Time for action – using HDFS

As the preceding example shows, there is a familiar-looking interface to HDFS that allows us to use commands similar to those in Unix to manipulate files and directories on the filesystem. Let's try it out by typing the following commands:

Type in the following commands:

$ hadoop -mkdir /user
$ hadoop -mkdir /user/hadoop
$ hadoop fs -ls /user
Found 1 items
drwxr-xr-x - hadoop supergroup 0 2012-10-26 23:09 /user/Hadoop
$ echo "This is a test." >> test.txt
$ cat test.txt
This is a test.
$ hadoop dfs -copyFromLocal test.txt .
$ hadoop dfs -ls
Found 1 items
-rw-r--r-- 1 hadoop supergroup 16 2012-10-26 23:19/user/hadoop/test.txt
$ hadoop dfs -cat test.txt
This is a test.
$ rm test.txt 
$ hadoop dfs -cat test.txt
This is a test.
$ hadoop fs -copyToLocal test.txt
$ cat test.txt
This is a test.

What just happened?

This example shows the use of the fs subcommand to the Hadoop utility. Note that both dfs and fs commands are equivalent). Like most filesystems, Hadoop has the concept of a home directory for each user. These home directories are stored under the /user directory on HDFS and, before we go further, we create our home directory if it does not already exist.

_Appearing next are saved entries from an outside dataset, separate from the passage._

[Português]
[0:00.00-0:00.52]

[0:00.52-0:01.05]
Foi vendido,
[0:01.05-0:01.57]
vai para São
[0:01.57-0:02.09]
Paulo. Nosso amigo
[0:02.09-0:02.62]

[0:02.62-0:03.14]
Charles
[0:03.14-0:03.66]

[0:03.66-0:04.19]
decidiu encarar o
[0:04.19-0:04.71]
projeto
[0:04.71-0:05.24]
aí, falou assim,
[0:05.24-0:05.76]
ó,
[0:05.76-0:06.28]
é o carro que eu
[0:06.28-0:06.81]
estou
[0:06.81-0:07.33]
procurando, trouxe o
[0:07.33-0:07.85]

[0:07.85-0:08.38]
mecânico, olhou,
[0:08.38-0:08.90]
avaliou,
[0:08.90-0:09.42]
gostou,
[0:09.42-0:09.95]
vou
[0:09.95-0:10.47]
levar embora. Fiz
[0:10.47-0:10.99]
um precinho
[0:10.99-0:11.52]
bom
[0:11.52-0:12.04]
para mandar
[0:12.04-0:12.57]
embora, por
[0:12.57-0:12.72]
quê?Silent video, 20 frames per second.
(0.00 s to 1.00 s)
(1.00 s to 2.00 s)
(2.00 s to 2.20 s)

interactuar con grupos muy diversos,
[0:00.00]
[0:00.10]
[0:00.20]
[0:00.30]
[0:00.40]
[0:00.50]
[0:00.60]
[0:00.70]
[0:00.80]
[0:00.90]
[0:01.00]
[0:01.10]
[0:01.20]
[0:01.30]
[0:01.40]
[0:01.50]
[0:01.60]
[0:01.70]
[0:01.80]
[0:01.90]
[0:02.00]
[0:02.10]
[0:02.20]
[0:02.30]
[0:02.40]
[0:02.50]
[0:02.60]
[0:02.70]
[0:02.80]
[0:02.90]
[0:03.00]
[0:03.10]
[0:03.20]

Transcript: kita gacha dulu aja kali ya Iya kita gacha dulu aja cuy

We then create a simple text file on the local filesystem and copy it to HDFS by using the copyFromLocal command and then check its existence and contents by using the -ls and -cat utilities. As can be seen, the user home directory is aliased to . because, in Unix, -ls commands with no path specified are assumed to refer to that location and relative paths (not starting with /) will start there.

We then deleted the file from the local filesystem, copied it back from HDFS by using the -copyToLocal command, and checked its contents using the local cat utility.


Mixing HDFS and local filesystem commands, as in the preceding example, is a powerful combination, and it's very easy to execute on HDFS commands that were intended for the local filesystem and vice versa. So be careful, especially when deleting.

There are other HDFS manipulation commands; try Hadoop fs -help for a detailed list.